“Diversity is our strength” makes sense only if expectations of — and demands for — agreement and unity are low.

This more than implies limited government. Indeed, the more diverse a population, the steeper will be the diminishing returns to government growth. Political hormesis becomes quite pronounced when cultures differentiate in close proximity.

Droll, it is, then, that the people who make the most public fuss about “diversity” today seem most united in insisting upon increases in the size and scope of government.

Precisely the wrong lesson to draw.

Indeed, any society increasing in both cultural diversity and government scope sets itself up for a major disintegration, either in a war of all against all, financial crack-up and civil unrest, or, most likely of all, tyranny.
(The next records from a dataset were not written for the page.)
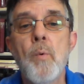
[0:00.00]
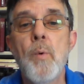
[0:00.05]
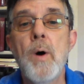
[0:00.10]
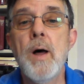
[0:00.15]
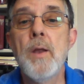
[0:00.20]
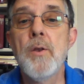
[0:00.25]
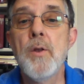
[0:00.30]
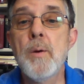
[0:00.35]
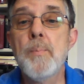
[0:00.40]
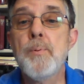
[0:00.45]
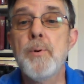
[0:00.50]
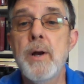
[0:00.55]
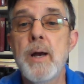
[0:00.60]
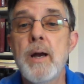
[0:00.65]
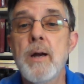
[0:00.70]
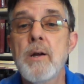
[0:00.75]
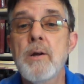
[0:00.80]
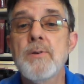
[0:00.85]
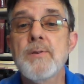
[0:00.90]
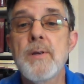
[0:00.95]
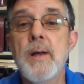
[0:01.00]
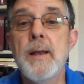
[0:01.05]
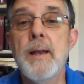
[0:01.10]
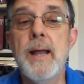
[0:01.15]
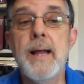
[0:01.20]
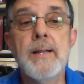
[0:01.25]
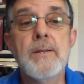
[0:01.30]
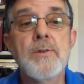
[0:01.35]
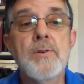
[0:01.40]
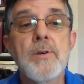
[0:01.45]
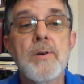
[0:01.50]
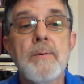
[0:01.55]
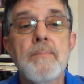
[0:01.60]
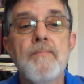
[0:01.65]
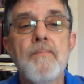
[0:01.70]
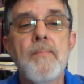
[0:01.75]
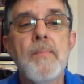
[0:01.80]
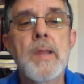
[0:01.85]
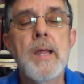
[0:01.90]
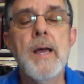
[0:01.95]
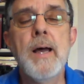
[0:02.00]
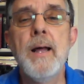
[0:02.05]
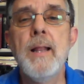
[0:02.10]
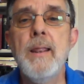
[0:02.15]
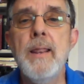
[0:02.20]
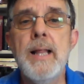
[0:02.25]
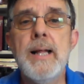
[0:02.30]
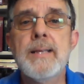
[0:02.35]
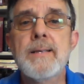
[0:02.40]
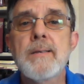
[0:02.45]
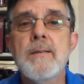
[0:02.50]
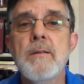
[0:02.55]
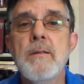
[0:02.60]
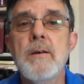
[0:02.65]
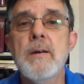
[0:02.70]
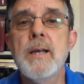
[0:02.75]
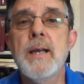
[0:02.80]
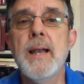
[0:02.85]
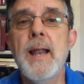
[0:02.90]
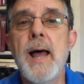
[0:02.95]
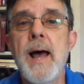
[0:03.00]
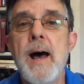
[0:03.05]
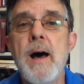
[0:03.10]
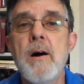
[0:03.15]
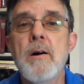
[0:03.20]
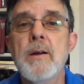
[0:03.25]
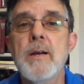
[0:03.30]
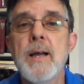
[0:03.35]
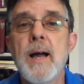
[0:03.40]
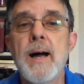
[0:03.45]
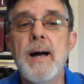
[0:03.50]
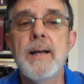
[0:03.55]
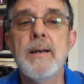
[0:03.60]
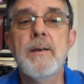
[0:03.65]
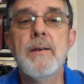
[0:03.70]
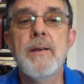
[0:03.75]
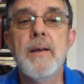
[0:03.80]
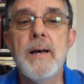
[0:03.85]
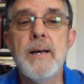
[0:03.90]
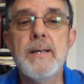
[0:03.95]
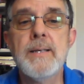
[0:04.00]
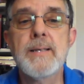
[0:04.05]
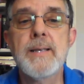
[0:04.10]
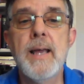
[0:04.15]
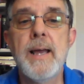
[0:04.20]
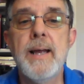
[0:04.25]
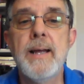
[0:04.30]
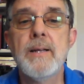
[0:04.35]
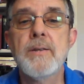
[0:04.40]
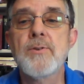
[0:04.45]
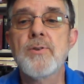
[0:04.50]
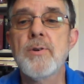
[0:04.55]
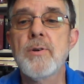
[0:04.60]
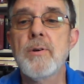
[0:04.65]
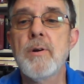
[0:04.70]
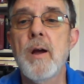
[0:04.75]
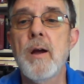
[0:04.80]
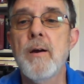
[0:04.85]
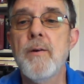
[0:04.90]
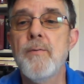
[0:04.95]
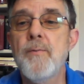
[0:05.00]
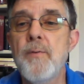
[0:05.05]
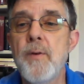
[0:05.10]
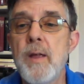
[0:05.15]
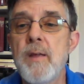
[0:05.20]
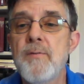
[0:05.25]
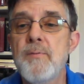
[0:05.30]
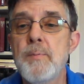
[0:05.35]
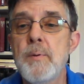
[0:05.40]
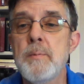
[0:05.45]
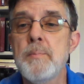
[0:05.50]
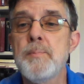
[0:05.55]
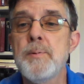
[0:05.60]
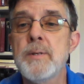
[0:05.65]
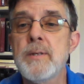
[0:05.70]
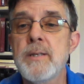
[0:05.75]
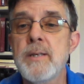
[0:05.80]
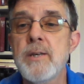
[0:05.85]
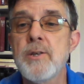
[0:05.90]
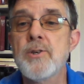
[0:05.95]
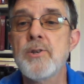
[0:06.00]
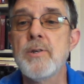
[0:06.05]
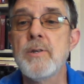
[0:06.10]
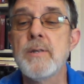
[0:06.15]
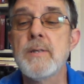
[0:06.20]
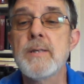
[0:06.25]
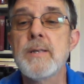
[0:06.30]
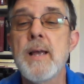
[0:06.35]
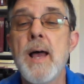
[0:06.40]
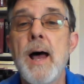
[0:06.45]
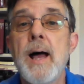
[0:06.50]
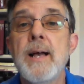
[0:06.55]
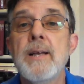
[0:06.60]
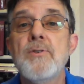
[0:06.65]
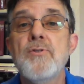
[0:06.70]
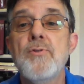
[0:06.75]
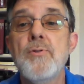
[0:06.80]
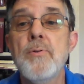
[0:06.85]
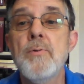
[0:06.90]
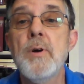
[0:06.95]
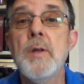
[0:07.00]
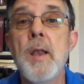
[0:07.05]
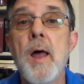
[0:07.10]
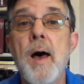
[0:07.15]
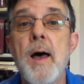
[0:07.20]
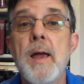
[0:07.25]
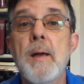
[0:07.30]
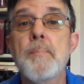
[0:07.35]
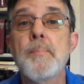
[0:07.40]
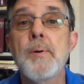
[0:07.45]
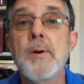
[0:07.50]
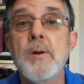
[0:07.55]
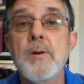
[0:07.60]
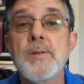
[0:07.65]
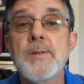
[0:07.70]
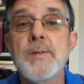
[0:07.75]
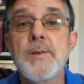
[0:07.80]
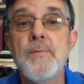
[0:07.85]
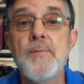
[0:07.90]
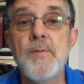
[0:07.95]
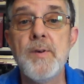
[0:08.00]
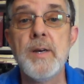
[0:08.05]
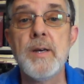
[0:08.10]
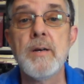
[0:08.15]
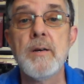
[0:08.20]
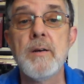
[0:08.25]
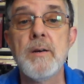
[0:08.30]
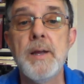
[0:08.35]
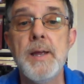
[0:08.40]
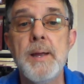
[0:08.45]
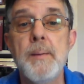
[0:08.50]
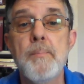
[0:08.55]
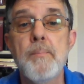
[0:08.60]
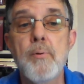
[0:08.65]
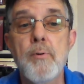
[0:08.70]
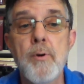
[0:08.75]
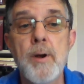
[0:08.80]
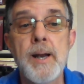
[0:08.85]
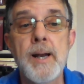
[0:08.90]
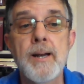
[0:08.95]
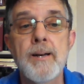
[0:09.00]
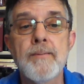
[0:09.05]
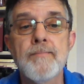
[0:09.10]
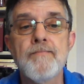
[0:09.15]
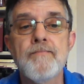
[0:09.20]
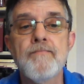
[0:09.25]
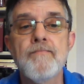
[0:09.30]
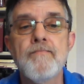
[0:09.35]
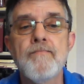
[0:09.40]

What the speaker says: While no prayer goes unanswered, let's look at how God does answer our faithful petitions as you and I persevere in prayer.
Though this thesis is very old — it was a major conjecture (amounting to a central theory) of classical liberal social science in the 19th century — modern social sciences (social psychology, sociology and anthropology) have revived the notion pretty strongly in recent times, though I know of no consensus or unified approach as was present 150 years ago. (The dominance of cultural Marxist ideology prevents that.)

So, my progressive friends, you have a choice: extensive state controls and cultural homogeneity or diversity and limited government. One or the other . . . or accept a spectacular crisis — which your policies are now inducing.

It seems to me that the prime reason for the increasing political tension of our time is indeed the flowering of this basic entelechy — that is, the wedding of diversity to government growth.

What progressives do not realize is that their shotgun marriage of social looseness and strong, centralized government, is setting up today’s “conservatives” for the role of tomorrow’s big government “progressivism” . . . and libertarians to play the naturally antagonistic role of cosmopolitan universalists.

The coming realignment will shock the world. And it may happen fast, as legitimation crises are wont to prove: await the dissolution cascade.

For my part, one of the reasons I became enamored of classical liberal policy and libertarian principle, oh so many years ago, was my preference for diversity.